Originally Posted: Feb 21, 2012
Last Updated: Feb 21, 2012
As a college athlete, in general, you are either part of the National Collegiate Athletic Association (NCAA) or National Association of Intercollegiate Athletics (NAIA). Each come with their own set of rules, schools, budgets, and more. With media the way it is these days, the NCAA tends to grab the most attention while the NAIA is somewhat of an afterthought.
Quick NCAA vs. NAIA breakdown
- The NAIA "has 50,000 student-athletes participating at nearly 300 member colleges and universities throughout the United States and Canada . . . it offers 23 championships in 13 sports" according to NAIA.org .
- The NCAA "oversees 89 championships in 23 sports...there are more than 400,000 student-athletes competing in three divisions at over 1,000 colleges and universities within the NCAA" according to NCAA.org .
Why choose the NAIA?
As it is with all things in life, it's important to check out all of your options. It's possible all along you might have been planning to head to a NCAA school, but what about NAIA?
The NAIA can offer just as good as an education and athletic experience than the NCAA and one of my favorite parts about it is, way less restrictions during the recruitment process.

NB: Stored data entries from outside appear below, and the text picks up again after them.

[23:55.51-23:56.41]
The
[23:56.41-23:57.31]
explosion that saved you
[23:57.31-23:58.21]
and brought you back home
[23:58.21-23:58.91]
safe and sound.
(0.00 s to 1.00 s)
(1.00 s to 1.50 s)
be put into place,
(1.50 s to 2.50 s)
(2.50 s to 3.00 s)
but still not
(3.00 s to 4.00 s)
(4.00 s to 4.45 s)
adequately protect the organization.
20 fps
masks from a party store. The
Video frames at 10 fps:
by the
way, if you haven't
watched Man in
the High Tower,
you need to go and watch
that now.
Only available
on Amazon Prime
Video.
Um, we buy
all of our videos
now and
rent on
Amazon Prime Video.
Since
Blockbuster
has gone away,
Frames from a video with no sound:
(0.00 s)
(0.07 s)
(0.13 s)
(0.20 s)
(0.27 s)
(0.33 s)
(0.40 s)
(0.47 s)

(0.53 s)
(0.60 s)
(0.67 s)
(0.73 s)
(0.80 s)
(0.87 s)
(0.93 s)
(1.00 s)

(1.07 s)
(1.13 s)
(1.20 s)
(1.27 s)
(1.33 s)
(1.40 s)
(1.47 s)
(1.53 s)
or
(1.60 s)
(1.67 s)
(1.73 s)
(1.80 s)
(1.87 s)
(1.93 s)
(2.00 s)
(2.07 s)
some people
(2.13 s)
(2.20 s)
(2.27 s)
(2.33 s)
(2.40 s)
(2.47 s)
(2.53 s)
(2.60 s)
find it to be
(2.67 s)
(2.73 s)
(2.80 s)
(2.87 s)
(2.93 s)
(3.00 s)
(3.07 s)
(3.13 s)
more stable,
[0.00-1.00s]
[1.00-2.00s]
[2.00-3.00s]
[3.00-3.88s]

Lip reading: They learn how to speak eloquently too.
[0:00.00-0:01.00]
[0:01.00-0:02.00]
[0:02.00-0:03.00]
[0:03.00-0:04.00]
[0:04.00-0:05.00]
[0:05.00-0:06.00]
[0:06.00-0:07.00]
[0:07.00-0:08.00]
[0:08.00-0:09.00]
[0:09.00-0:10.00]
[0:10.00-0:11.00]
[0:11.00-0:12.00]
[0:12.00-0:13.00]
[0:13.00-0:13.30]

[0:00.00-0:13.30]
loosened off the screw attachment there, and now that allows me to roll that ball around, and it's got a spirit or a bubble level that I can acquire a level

Sign me up!
Why NAIA might be the way to go
- Competition: If you don't think you can cut it at a NCAA Division I school, NAIA athletics are compared to Division II-level playing. You would have a good shot of starting on an NAIA team instead of being benched on a NCAA Division I team.
- Flexibility. The NAIA is not as strict as the NCAA. The NAIA allows its schools/conferences to handle their own rules and budgets. This is a great point because schools and conferences can work with what they've got instead of conforming to a set of rules for the entire NAIA organization.
- Academic success. The NAIA is completely centered around the total meaning of being a student-athlete. You have to be academically responsible, moving towards completing your degree with reasonable grades in order to even think about playing.
- Size. In general, NAIA schools are smaller, which in itself can be a plus for your academics, social life, and athletics. It's easier to not get lost in the mix in these schools.
- Recruitment. NCAA has rules for rules. There are rules for each division and each sport for each high school year that you are being recruited. It can be exhausting. The NAIA of course has rules, but they are not as intricate and also allow for a more personalized process. The member services PDF provided by the NAIA says it best: “recruitment process provides many opportunities to get to know potential students and meaningfully evaluate the institutional fit.” Visit NAIA.org to learn the nitty-gritty about their recruitment.
At the end of the day, the NAIA is probably never going to be as "glamorous" as the NCAA, but it is no less of a choice when choosing which school to attend. Neither association has an effect on the education you will receive or how much of an amazing time you'll have playing your sport. If anything, they are both in existence to make sure that you have the best possible experience, athletically and academically.